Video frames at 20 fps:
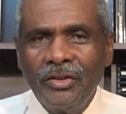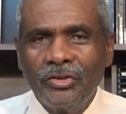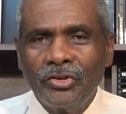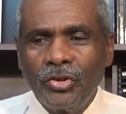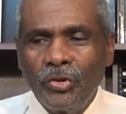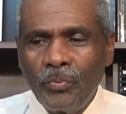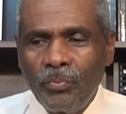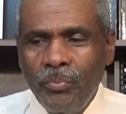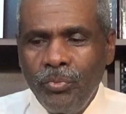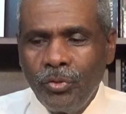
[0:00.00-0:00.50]

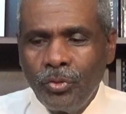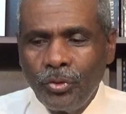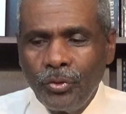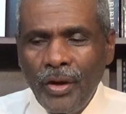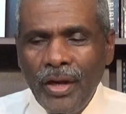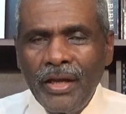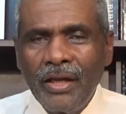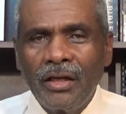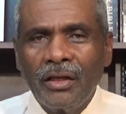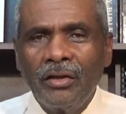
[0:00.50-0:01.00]
to
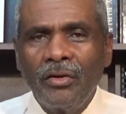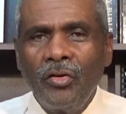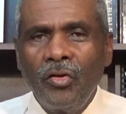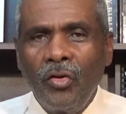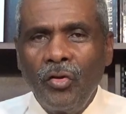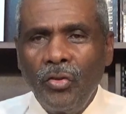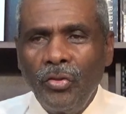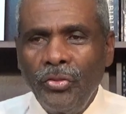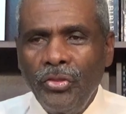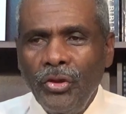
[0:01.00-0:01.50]
break
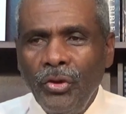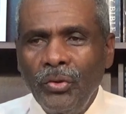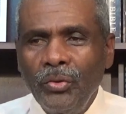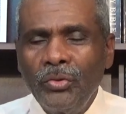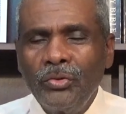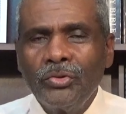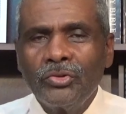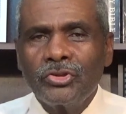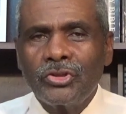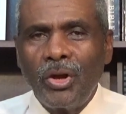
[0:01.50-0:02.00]

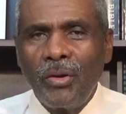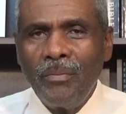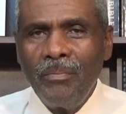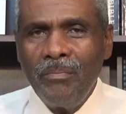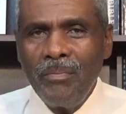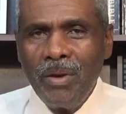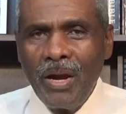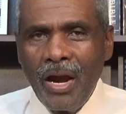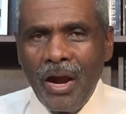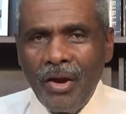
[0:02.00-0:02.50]
those
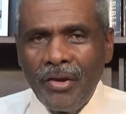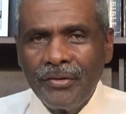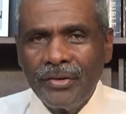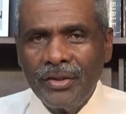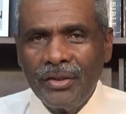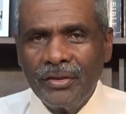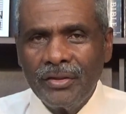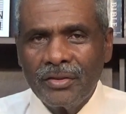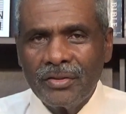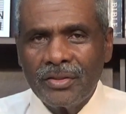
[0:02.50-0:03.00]

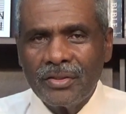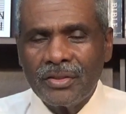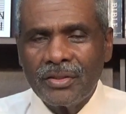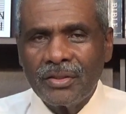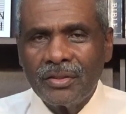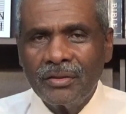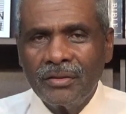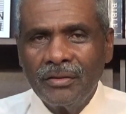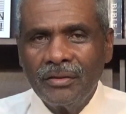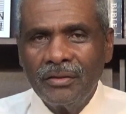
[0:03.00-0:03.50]

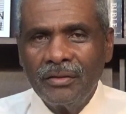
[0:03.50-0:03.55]
barriers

________________________________________

▶ [WHAT YOU HAVE TO DO]:
The data above should be restated exactly, with its images dropped.

▶ [ANSWER TO THIS PROBLEM]:
Video frames at 20 fps:
[0:00.00-0:00.50]

[0:00.50-0:01.00]
to
[0:01.00-0:01.50]
break
[0:01.50-0:02.00]

[0:02.00-0:02.50]
those
[0:02.50-0:03.00]

[0:03.00-0:03.50]

[0:03.50-0:03.55]
barriers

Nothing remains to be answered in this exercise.